**Instructions for the task**
Copy the data exactly; pictures stay out of the copy.

**Data**
= Beginning of Section =

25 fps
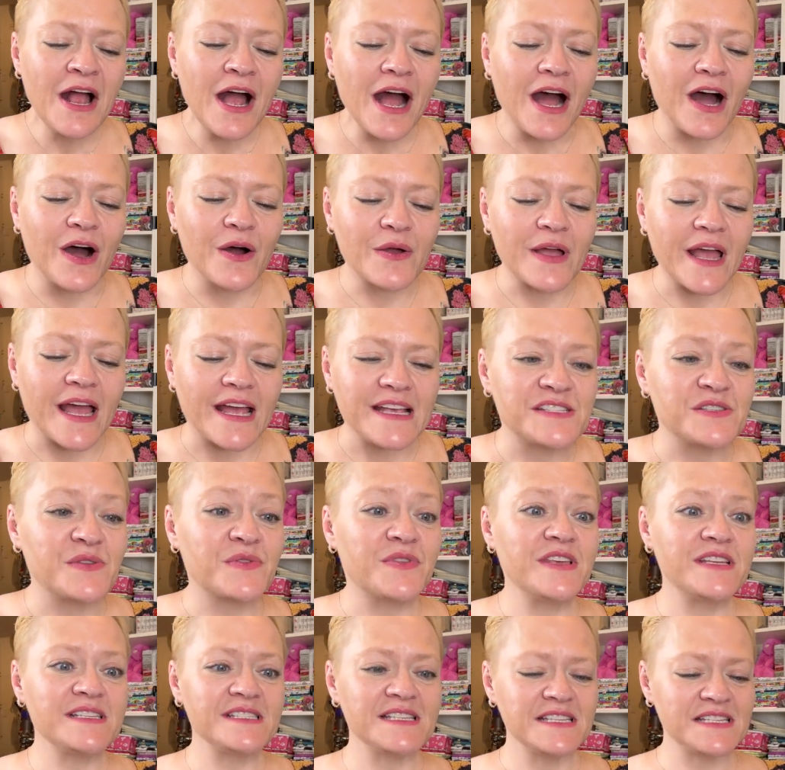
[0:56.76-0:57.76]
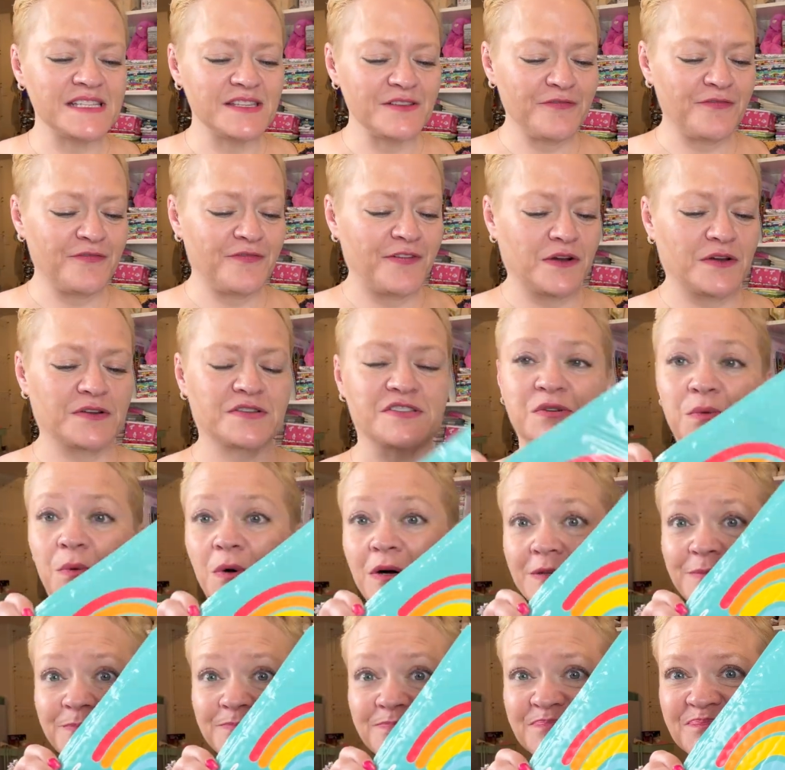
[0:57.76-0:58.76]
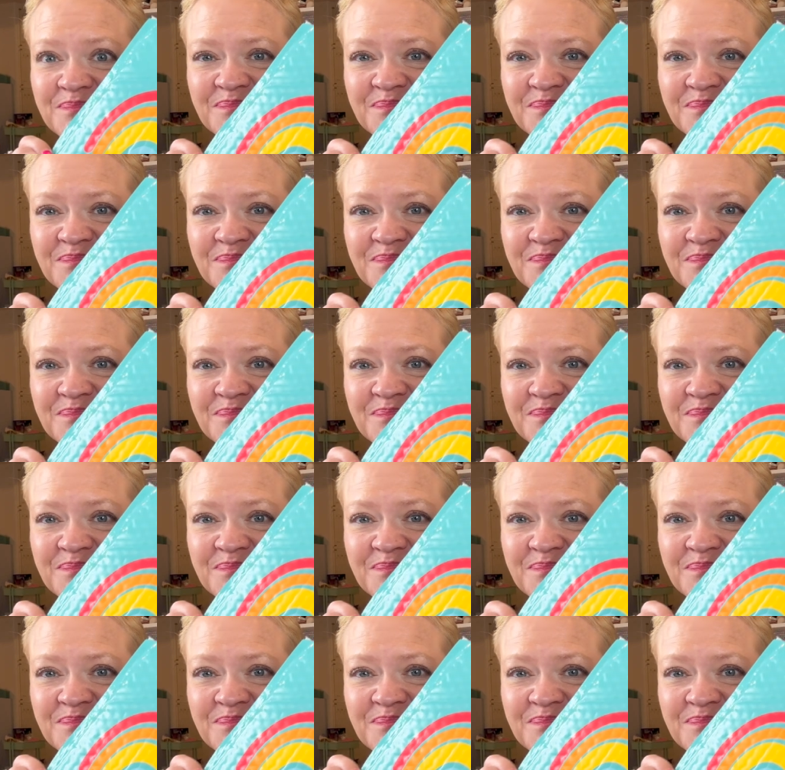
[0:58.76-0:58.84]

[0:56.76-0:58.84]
Okay, so this is the first one.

= End of Section =

**Reply**
25 fps
[0:56.76-0:57.76]
[0:57.76-0:58.76]
[0:58.76-0:58.84]

[0:56.76-0:58.84]
Okay, so this is the first one.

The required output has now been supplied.